Data Science as the name suggests deals with data. Data could be of several types. In this article, we look at how to categorize data into different categories. So, let’s get started.
Different Types of Data
In dealing with real-world data, we largely encounter two broad categories of data which are ‘Qualitative’ and ‘Quantitative’ data. Now within ‘Qualitative’, we again have two categories which are ‘Nominal’ and ‘Ordinal’ and similarly, within ‘Quantitative’ we have two categories which are ‘Discrete’ and ‘Continuous’.
Let’s take some examples of Data and then we will look at each of these categories.
So, here is an example from e-Commerce where we have an e-Catalog where say we have information about shirts(so these shirts are the objects we are interested in)
Each of these shirts can be described by various attributes, they could be described by color, pattern, size, rating, price, and discount. And we can see that there is variety in these small set of attributes over here, some of them are numbers, some of them are labels, some of them are very special kind of labels like size which has some increasing or decreasing order. So, all of these needs to be categorized into different buckets which will do below starting with qualitative attributes.
Qualitative data is that data which can be divided into classes or labels or categories. So, color can be divided into one of ‘n’ categories, similarly, the pattern can be a bunch of categories but a fixed set of categories, we cannot have infinite patterns here. Similarly, sizes have a fixed set of categories and ratings belong to a fixed set of categories.
Within these, we again need to distinguish between nominal and ordinal. Let’s look at Color and Pattern, these are just classes and the interesting thing here is that “There is no natural ordering in these attributes”. We can not say that Red is greater than Blue which in turn is greater than green or Plain is greater than Checkered or is greater than Striped in terms of numerical order that we have say 5 is greater than 4. So, this type of natural ordering is not possible for these attributes like Color, Pattern and so on and therefore these type of attributes as categorized as Nominal attributes.
Now, compare this with the other kind of Qualitative attributes that we have which are Size and Rating. They are again a fixed set of labels, these are again categories but there is a natural ordering in these categories. So, we know that small is less than the medium which in turn is less than large. Similarly, for ratings, we know that the poor is less than okay which is less than good and so on. So, the Qualitative attributes for which there is natural ordering are classified as Ordinal attributes.

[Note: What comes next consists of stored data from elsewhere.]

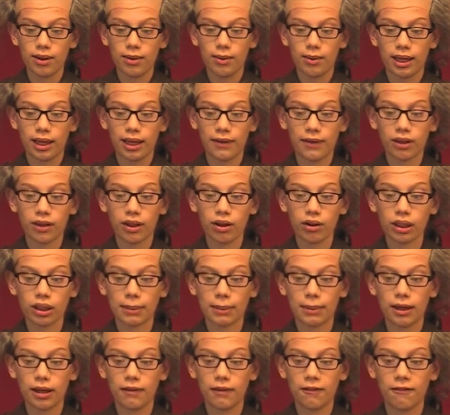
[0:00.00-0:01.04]
Whatever goes
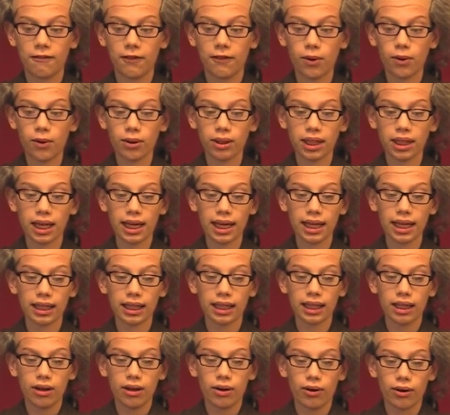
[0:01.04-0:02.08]
upon four
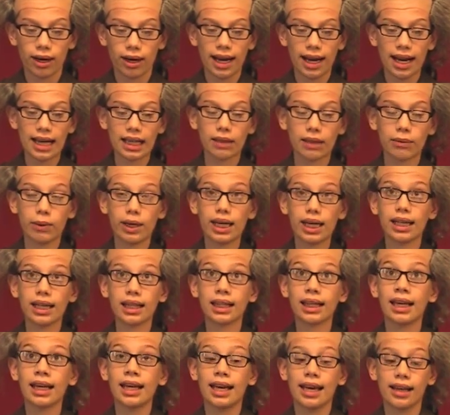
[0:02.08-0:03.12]
legs or has
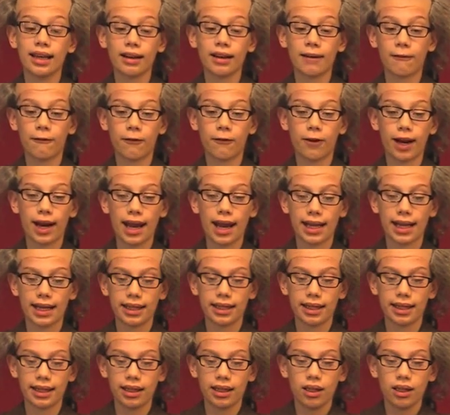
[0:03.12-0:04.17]
wings is a
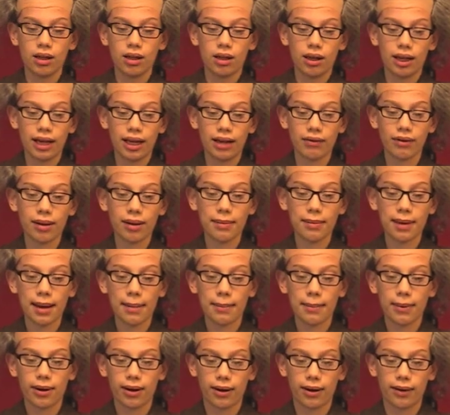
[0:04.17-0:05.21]
friend. And
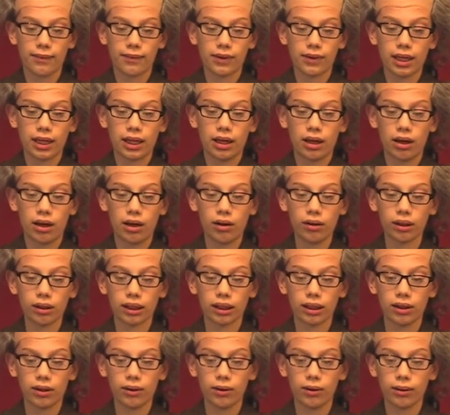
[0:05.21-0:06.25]
remember
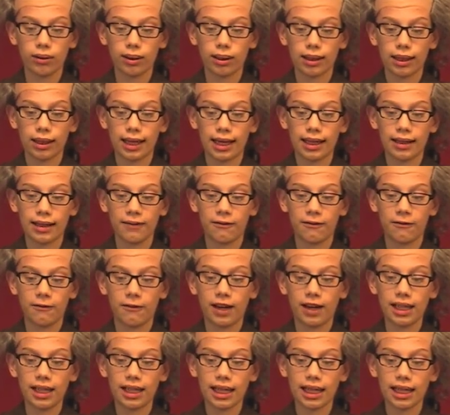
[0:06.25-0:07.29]
also that in
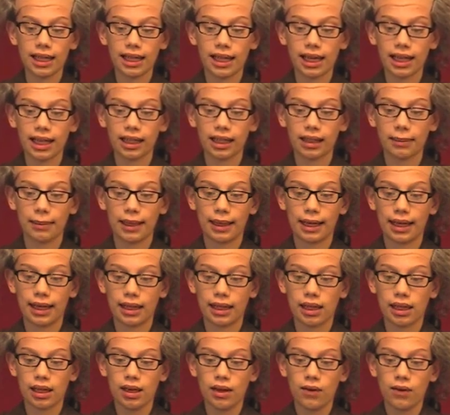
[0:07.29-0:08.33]
fighting against
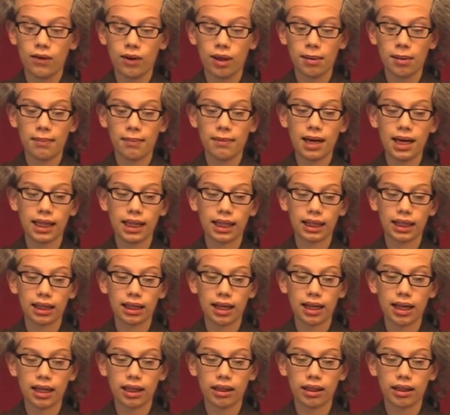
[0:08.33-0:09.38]
man, we must
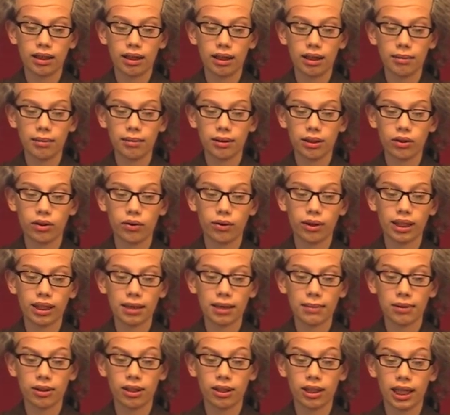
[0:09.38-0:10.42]
not come to
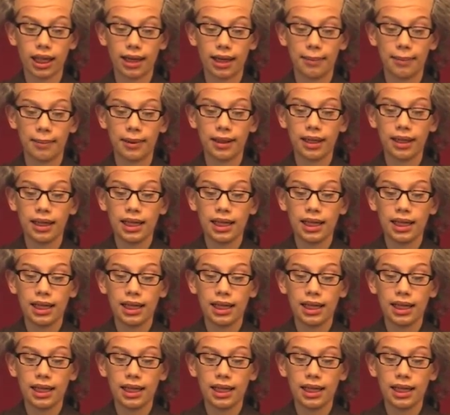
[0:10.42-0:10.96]
resemble him.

Let’s look at some more examples from different domains. Say if we are looking at a company or an organization's, we have employee data, so Gender is a qualitative attribute because it can take a fixed number of categories male, females and others and there is no natural ordering in this attribute, we can not say that Male is less than or greater than Female and so on, so Gender is a Nominal attribute, on the other hand, if we take Income Range, so if say that these are employees which have low-income range, these are medium, these are high, then there is natural ordering in these values, low is less than the medium which in turn is less than high, so Income Range is an ordinal attribute. Both of the attributes(Gender, Income Range) are classes/labels but there is a natural ordering in one but no natural ordering in other.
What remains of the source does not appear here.